Pronouns. Little words that you learned about in school but barely think about anymore. However, those little pronouns matter in copywriting. In fact, they matter a lot!
The reason is simple. Your copy should speak more about your customers and less about you. Why? Because no one cares about you. They care about how you, your brand, your company, your product, and/or your service is going to help them or make their lives better or easier. When they look at an ad and listen to or read the copy, all they care about is, “What’s in it for me?” The acronym WIIFM should guide all of your copywriting.
Pronouns are little words but they have a big impact on how consumers respond to your marketing messages.

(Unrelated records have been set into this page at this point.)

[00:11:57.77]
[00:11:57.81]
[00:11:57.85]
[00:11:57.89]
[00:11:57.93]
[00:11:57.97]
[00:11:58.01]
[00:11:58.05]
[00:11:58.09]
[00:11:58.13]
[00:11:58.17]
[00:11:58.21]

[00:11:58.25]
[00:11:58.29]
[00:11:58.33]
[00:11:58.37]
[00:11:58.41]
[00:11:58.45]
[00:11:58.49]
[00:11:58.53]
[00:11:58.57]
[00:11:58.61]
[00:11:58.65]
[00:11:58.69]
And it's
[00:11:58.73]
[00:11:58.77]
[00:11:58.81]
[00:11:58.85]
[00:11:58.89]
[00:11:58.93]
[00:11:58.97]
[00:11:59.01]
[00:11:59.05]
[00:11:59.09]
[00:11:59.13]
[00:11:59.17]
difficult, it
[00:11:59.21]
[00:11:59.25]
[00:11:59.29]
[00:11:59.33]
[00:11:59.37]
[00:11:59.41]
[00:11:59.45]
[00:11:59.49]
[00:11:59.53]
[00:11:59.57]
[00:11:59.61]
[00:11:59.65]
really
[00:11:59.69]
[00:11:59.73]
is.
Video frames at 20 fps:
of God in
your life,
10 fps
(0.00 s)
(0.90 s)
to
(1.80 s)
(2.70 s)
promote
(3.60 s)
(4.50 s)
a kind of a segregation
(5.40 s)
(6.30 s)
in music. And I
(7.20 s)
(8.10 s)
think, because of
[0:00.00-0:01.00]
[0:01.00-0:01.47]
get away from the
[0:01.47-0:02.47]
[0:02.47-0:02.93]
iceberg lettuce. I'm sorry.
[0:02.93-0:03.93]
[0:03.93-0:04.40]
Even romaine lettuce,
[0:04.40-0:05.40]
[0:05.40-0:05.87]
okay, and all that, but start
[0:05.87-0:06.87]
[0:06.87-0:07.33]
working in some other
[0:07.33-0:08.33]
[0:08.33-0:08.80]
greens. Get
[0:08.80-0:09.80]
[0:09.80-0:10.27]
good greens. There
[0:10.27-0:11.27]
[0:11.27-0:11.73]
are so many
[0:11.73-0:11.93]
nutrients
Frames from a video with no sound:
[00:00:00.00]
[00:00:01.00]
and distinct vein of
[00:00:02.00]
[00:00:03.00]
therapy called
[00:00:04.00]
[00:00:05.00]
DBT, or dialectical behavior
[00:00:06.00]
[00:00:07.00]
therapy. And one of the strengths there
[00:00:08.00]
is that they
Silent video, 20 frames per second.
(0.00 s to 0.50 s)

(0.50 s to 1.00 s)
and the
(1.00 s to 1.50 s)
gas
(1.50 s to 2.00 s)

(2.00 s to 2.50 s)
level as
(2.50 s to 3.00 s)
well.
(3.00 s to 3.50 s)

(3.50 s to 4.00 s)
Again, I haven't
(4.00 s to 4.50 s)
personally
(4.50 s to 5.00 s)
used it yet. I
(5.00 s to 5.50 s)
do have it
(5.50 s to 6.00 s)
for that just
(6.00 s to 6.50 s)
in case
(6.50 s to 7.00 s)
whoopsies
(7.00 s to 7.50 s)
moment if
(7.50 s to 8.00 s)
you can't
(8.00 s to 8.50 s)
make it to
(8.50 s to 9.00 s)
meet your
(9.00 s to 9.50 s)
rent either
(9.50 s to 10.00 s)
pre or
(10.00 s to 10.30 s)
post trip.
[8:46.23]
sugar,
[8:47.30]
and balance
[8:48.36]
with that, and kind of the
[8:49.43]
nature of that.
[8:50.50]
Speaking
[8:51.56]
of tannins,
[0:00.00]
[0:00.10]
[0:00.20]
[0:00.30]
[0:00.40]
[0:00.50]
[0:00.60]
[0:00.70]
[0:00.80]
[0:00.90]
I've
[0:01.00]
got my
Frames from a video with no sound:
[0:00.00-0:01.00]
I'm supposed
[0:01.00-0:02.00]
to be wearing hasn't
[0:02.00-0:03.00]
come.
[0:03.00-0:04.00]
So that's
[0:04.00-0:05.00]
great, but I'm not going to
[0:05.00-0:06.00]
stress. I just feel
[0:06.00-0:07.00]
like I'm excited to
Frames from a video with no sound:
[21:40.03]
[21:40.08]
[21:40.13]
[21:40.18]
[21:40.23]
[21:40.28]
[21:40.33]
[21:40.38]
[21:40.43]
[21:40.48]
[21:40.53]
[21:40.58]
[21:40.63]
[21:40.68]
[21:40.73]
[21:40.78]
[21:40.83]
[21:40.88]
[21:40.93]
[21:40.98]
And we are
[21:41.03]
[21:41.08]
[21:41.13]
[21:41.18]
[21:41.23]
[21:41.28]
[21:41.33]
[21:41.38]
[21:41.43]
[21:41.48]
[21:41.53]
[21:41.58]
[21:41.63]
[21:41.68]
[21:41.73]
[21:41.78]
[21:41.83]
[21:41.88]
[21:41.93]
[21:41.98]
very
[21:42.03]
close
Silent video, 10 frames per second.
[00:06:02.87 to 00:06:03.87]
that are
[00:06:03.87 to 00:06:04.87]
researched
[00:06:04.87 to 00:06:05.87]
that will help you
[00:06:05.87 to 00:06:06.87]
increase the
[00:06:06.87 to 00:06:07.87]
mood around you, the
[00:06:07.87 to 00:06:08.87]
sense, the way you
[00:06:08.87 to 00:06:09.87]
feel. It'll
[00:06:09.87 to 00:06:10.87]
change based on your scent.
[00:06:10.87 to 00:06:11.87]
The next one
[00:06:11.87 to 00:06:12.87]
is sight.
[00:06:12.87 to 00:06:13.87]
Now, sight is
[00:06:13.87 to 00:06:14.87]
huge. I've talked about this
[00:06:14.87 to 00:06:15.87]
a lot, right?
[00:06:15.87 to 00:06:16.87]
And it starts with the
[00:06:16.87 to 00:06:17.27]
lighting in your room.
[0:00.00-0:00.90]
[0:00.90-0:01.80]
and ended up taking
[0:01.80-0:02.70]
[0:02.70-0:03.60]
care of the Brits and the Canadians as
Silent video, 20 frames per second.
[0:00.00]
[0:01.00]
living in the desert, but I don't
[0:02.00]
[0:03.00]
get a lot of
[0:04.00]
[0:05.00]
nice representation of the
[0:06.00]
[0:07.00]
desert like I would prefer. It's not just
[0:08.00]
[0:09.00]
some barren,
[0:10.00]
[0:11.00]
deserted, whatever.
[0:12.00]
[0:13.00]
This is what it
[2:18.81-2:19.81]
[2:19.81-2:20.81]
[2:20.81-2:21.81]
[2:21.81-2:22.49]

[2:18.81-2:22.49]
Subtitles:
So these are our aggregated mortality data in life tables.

Think back to your school days. Remember your English teacher explaining first person, second person, and third person?
As a refresher, first person (I, me, my, mine, we, us, our, ours) is the person speaking and second person (you, your, yours) is the person to whom one is speaking. It’s essential that you write copy that speaks to your target audience and not at them. And it should not be only about you either.
Therefore, the majority of the copy in any ad or marketing piece should be written in the second person. For example, do you prefer copy that says, “Through our first-rate sales department, we can deliver cars within 24-hours,” or “You can drive your new car tomorrow”? While the first copy example (which includes more than one copywriting error, but I digress) focuses on the business, the second example focuses on customers and speaks directly to them. It’s more personal, and thus, more effective.
Remember, writing in the second person helps your audience quickly connect the points in your copy to their own lives and allows them to personalize the advertisement or marketing piece. This is how the ad is connected to an individual customer’s own life. By writing your copy so it focuses on the customer rather than yourself, the customer can personalize the ad and product you’re selling and act accordingly.
Apply the 80-20 Rule to You Not We Copywriting
Want to make sure you have an acceptable balance of you vs. we messaging in your copy? Use the 80-20 rule. Here’s how you can do it.
When you’ve completed writing the copy for your ad or marketing piece, take the time to read it and count how many times you use “you” (or another second person pronoun) vs. “we” (or another first person pronoun). As a rule of thumb, make sure you use second person pronouns in at least 80% of your copy and first person pronouns in no more than 20% of your copy. This will give you a good balance and ensure that your ad speaks directly to your customers.
Put Yourself in Your Customers’ Shoes
How do you feel when you’re talking to someone and they conversation is dominated by the other person speaking only about himself or herself? After a short amount of time, you probably don’t pay much attention to what the other person is saying. However, if the conversation is more balanced or more about you, you probably pay a lot more attention and are actively involved in the discussion.
The same concept holds true in copywriting. If an ad or marketing piece speaks only about the business in the first person, it’s not as compelling to customers as an ad that speaks about and to those customers in the second person.